Graph between stress & strain
Graph between Stress and Strain
The relationship between stress and strain is fundamental in the study of materials science and mechanical engineering. When a material is subjected to an external force, it experiences a deformation. The measure of this deformation is known as strain, while the force applied per unit area is called stress. The graph that represents the relationship between stress (σ) and strain (ε) is crucial for understanding the behavior of materials under load.
Stress (σ)
Stress is defined as the force applied per unit area of a material and is given by the formula:
$$ \sigma = \frac{F}{A} $$
where:
- ( \sigma ) is the stress,
- ( F ) is the force applied, and
- ( A ) is the cross-sectional area perpendicular to the force.
Stress is typically measured in pascals (Pa) or newtons per square meter (N/m²).
Strain (ε)
Strain is the measure of deformation experienced by the material and is defined as the change in dimension divided by the original dimension. There are two types of strain: normal strain and shear strain. For normal strain (which is dimensionless), the formula is:
$$ \epsilon = \frac{\Delta L}{L_0} $$
where:
- ( \epsilon ) is the strain,
- ( \Delta L ) is the change in length, and
- ( L_0 ) is the original length.
Stress-Strain Curve
The graph between stress and strain typically results in a curve that can be divided into several distinct regions:
- Proportional Limit
- Elastic Limit
- Yield Point
- Plastic Region
- Necking
- Fracture
Proportional Limit
In the initial part of the curve, stress is directly proportional to strain. This means that the material obeys Hooke's Law, which is given by:
$$ \sigma = E \cdot \epsilon $$
where ( E ) is the modulus of elasticity or Young's modulus.
Elastic Limit
The elastic limit is the maximum stress that a material can withstand without undergoing permanent deformation. Beyond this point, the material will not return to its original shape when the load is removed.
Yield Point
The yield point is where the material begins to deform plastically. For some materials, there is a distinct yield point where the curve levels off.
Plastic Region
Beyond the yield point, the material will undergo plastic deformation, meaning it will not return to its original shape even when the stress is removed.
Necking
As the material is stretched further, it may begin to neck, which is a localized reduction in cross-sectional area. The stress calculated by the original area continues to increase, but the true stress based on the actual area is higher.
Fracture
The fracture point is where the material ultimately fails and breaks apart.

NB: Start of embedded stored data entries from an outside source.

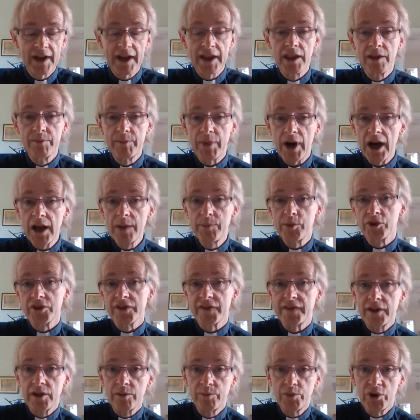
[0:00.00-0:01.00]
In the
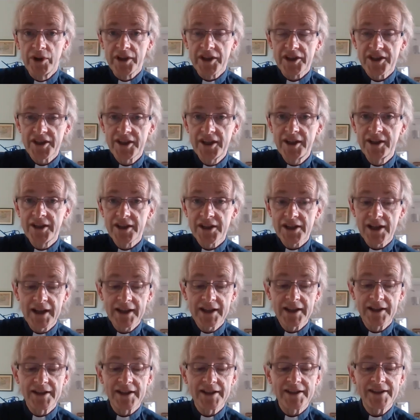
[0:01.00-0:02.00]
Bible's viewpoint, sin is
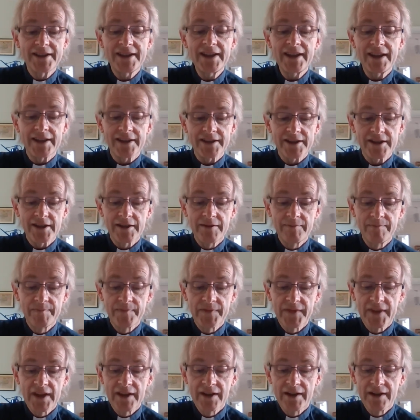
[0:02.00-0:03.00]
like a disease,
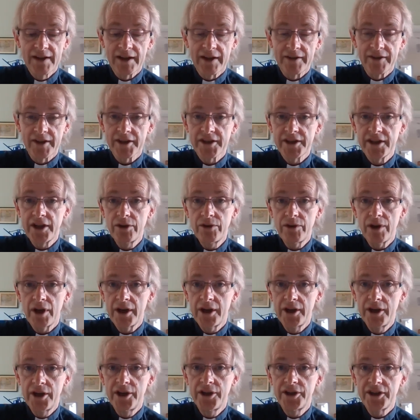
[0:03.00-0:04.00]
and there's no
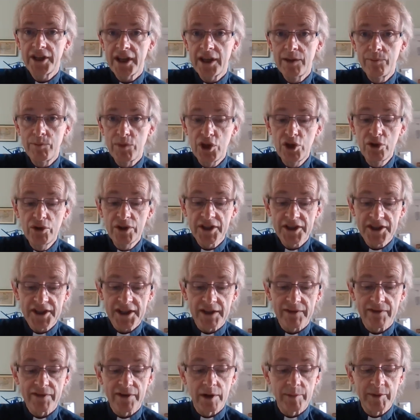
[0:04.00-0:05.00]
herd
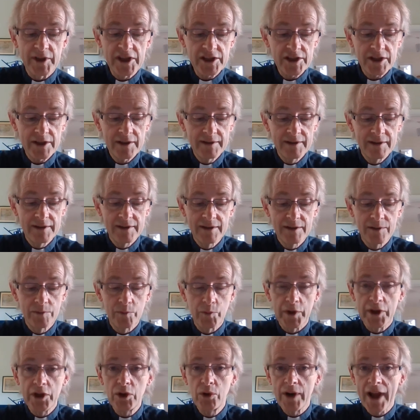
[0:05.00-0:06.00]
immunity from it.
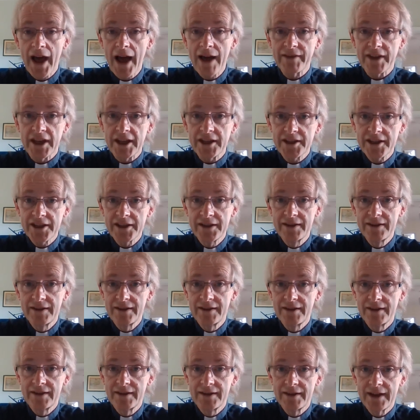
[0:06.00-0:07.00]
We all have it,
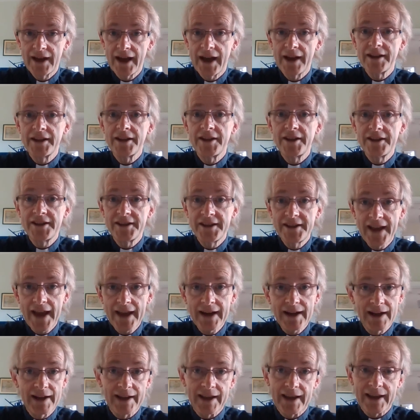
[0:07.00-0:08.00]
and it is
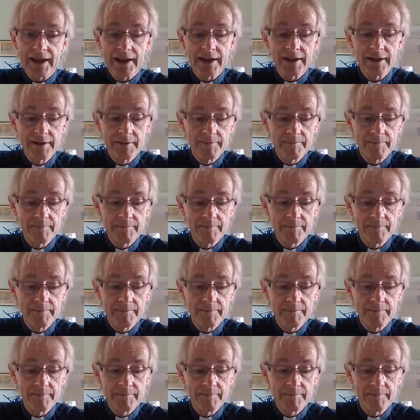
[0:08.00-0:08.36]
deadly.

Table of Differences and Important Points
| Property | Stress (σ) | Strain (ε) |
|---|---|---|
| Definition | Force per unit area | Deformation per unit dimension |
| Formula | ( \sigma = \frac{F}{A} ) | ( \epsilon = \frac{\Delta L}{L_0} ) |
| Units | Pascals (Pa) or N/m² | Dimensionless (no units) |
| Types | Normal stress, Shear stress | Normal strain, Shear strain |
| Measurement | Requires force and area | Requires original and changed dimensions |
| Dependency | Depends on external force | Depends on material deformation |
| Hooke's Law | ( \sigma = E \cdot \epsilon ) | Applicable in the proportional limit |
Examples
Example 1: Elastic Behavior
A steel rod with a cross-sectional area of 0.01 m² is subjected to a force of 10,000 N. Calculate the stress and strain if the rod stretches by 1 mm and the Young's modulus of steel is 200 GPa.

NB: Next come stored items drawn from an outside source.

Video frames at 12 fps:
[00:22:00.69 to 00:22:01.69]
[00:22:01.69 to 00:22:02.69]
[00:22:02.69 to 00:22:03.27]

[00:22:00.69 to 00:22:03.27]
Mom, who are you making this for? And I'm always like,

Stress: $$ \sigma = \frac{F}{A} = \frac{10,000 \text{ N}}{0.01 \text{ m}^2} = 1,000,000 \text{ Pa} $$
Strain: $$ \epsilon = \frac{\Delta L}{L_0} = \frac{1 \text{ mm}}{L_0} $$
Since we don't have the original length ( L_0 ), we can't calculate the strain without it. However, if we assume the original length is 1 m, then:
$$ \epsilon = \frac{1 \text{ mm}}{1000 \text{ mm}} = 0.001 $$
Using Hooke's Law, we can verify the stress:
$$ \sigma = E \cdot \epsilon = 200 \times 10^9 \text{ Pa} \cdot 0.001 = 200 \times 10^6 \text{ Pa} = 200 \text{ MPa} $$
Example 2: Plastic Deformation
Consider a plastic material that does not have a distinct yield point. When a stress of 50 MPa is applied, it undergoes a permanent strain of 0.05. This indicates that the material has entered the plastic region and will not return to its original shape after the load is removed.
In conclusion, the graph between stress and strain is a powerful tool for understanding material behavior under various loads. It helps engineers and scientists predict how materials will react to different forces, which is essential for designing safe and efficient structures and components.